Interestingly, we found that the peptides had extreme effects on the activity of SEAP reporter gene to which they were fused in the same open reading frame (Figure 2– Figure 5). Several methods are currently employed to increase the levels of gene products from the in vitro and in vivo delivery of DNA. Increasing the level of gene delivery is one area of focus for increasing the products of gene therapy. To accomplish this feat, several different modalities are used including the modification of viral vectors to elongate circulation times, reduce immunogenicity, and increase the accumulation of viral particles at target areas15, 17, 18. Also, the level of gene transfection with plasmid DNA can be increased by using several different techniques such as gene-gun, electroporation, ultrasound, and several others16. Likewise, increasing the level and duration of transgene expression can be accomplished by other specific methods: intuitive promoter selection8, 19–22, decreased unmethylated CpG levels6, 23, optimized codon use24, 25, and decreased size of transfected DNA26. Another manner is to increase the activity per molecule of gene products which has been accomplished via DNA shuffling for green fluorescent protein34. DNA shuffling and the new method reported here for increasing the activity of gene products has the potential to work in concert with these other widely used methods to further increase the efficacy of gene therapy.

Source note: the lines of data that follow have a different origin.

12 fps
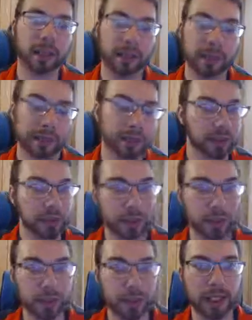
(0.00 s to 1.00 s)
So there's
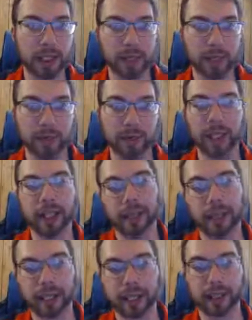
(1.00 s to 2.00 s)
going to be a lot of end
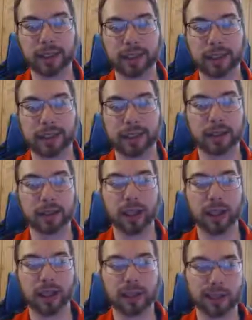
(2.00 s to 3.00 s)
phase
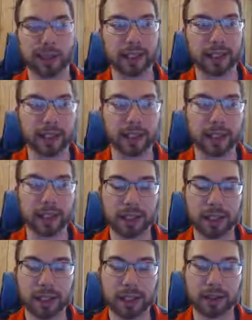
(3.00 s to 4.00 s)
cycling, a
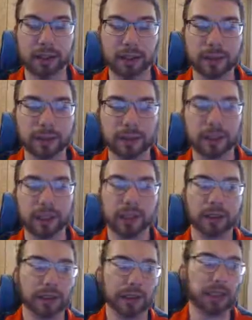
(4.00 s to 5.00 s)
lot of
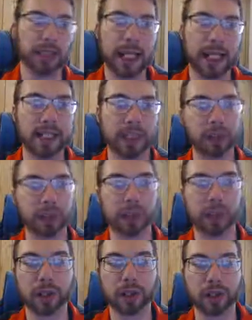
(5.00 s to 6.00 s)
just ending your
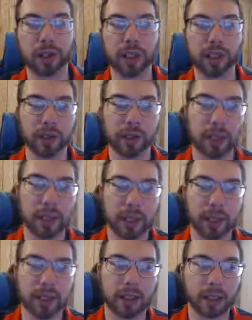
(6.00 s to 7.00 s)
turn because you can't
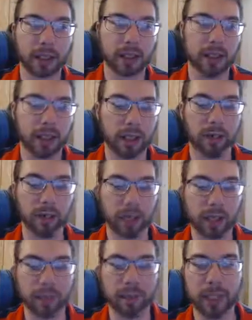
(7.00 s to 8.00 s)
make a
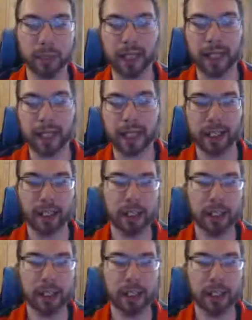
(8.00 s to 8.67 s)
big play.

This concept should be tested in the future since it may improve the sensitivity of this reporter gene.
The increase in activity by insertion of the discovered peptide occurs in a gene-specific manner because the same peptide that enhances SEAP activity only slightly increases the expression of MHCI, a hallmark indicator of IFNa biological activity35, by CWDDWLC-IFNα compared to wild-type IFNa (data not shown). The increase was neither statistically significant nor therapeutically relevant. So, the large increase in activity seen in SEAP by the CWDDWLC peptide is not universal; however, other peptides may increase the biological activity of different therapeutic proteins. Screening several different peptides for individual proteins is necessary to discover the most effective peptide-protein combinations, which is the central concept for this MS. This concept is also different from the DNA shuffling technique in that the recombinant protein from DNA shuffling is generated through using variants of the same gene from the same and/or different species36 while our concept is to insert a peptide at the N or C terminal to increase the protein function.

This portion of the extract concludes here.